The miracle is now made plain; it is nothing else than a purely physical influence of the odic dynamid on the human nervous system; it takes effect like an occult sense, about which no one is in a position to draw any conclusion; and a large number of the incidents ascribable to instinct in animals will find their explanation on the same lines as those I have just given for the metal- and ore-finder.

8

And now, my friend, there you have in their completeness the final secrets of the divining-rod, not, it is true, of the rod as such in its literal sense, with its alleged dipping and twisting and thrashing out—I take all that to have been nothing more than the hocus-pocus of the art, contrived for the curious multitude, to whom those pestered by their enquiries had to give some tangible reply—but of the hitherto deep-hid, substantial kernel of the matter.

9

The perception of the sensitive can be uncommonly developed by practice.
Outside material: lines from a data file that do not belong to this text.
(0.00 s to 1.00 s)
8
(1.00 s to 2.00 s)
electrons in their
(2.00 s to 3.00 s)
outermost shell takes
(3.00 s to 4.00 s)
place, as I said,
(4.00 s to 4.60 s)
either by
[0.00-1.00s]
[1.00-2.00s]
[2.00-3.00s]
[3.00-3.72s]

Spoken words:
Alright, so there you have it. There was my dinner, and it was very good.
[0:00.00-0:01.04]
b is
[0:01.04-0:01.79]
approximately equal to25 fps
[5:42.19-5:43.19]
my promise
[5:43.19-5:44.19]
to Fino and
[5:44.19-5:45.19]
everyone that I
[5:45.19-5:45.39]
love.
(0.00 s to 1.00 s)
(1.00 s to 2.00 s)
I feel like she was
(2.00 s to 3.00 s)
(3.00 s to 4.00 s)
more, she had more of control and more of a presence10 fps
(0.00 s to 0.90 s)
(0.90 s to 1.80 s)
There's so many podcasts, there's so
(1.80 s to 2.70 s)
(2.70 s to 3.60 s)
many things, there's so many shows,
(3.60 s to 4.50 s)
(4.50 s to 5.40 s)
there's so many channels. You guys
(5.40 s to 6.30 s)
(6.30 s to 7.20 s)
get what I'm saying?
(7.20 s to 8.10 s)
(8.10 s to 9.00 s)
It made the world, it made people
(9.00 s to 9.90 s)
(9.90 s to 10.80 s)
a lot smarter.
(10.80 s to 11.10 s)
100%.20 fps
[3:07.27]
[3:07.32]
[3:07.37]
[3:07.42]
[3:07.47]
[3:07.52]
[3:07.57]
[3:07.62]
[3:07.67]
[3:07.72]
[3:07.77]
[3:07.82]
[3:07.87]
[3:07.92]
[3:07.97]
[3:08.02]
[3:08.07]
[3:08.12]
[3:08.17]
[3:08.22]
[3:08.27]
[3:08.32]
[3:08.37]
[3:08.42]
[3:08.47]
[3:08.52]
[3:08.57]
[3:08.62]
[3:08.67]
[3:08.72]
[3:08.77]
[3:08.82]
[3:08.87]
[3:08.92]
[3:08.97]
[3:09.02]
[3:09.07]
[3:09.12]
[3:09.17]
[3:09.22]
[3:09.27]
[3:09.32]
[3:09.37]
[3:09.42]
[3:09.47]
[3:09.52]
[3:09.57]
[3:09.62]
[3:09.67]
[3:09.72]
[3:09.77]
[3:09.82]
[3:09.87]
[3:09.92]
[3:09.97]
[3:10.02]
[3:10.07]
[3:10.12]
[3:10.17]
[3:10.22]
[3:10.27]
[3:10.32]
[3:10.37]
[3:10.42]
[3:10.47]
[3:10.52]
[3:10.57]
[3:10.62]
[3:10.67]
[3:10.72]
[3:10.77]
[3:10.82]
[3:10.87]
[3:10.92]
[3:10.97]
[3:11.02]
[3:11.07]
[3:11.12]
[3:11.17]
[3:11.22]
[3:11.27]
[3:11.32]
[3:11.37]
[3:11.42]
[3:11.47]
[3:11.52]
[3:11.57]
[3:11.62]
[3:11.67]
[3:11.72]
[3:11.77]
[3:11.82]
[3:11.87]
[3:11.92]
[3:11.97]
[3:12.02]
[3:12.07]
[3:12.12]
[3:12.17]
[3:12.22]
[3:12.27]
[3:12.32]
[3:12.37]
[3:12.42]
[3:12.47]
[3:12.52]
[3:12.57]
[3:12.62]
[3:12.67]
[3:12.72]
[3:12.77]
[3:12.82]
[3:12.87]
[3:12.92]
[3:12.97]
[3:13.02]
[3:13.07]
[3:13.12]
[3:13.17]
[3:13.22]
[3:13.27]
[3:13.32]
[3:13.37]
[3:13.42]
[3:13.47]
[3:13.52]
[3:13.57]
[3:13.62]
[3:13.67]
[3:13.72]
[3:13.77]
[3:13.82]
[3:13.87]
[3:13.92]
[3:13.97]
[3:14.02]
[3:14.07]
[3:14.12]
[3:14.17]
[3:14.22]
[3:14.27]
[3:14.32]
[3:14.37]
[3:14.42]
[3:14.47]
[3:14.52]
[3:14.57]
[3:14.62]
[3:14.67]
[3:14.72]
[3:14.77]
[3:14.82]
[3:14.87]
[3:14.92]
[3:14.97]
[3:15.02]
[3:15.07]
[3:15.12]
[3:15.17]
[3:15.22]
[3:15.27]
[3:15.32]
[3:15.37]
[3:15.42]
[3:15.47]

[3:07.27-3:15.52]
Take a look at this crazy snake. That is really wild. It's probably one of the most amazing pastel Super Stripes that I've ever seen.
When I get new people to deal with, their indications are sometimes strikingly subject to fluctuation, and it is only after two or three sittings that everything begins to clear up and become definite. But a prolonged period of practice in these perceptions brings decision and readiness, and I have medium-sensitives who, in virtue of a six and seven years' familiarity, have attained to an acuteness of discrimination that more often than not makes them superior to nigh-sensitives who are novices.

10

Such men will in future be of great utility in relation to the counterfeiting of goods. Anyone who is a good sensitive is fairly sure to possess the faculty of distinguishing genuine gold and silver from the plating on copper. But this faculty can be extended by practice for all sorts of mixtures, so much so that the stock in a druggist's shop, for instance, could be judged in the matter of its retention or loss of efficient principles. Indeed, I shall perhaps show you later on what astonishing diagnoses of sick patients can be obtained from the mere sense of feeling exerted by sensitives in good health.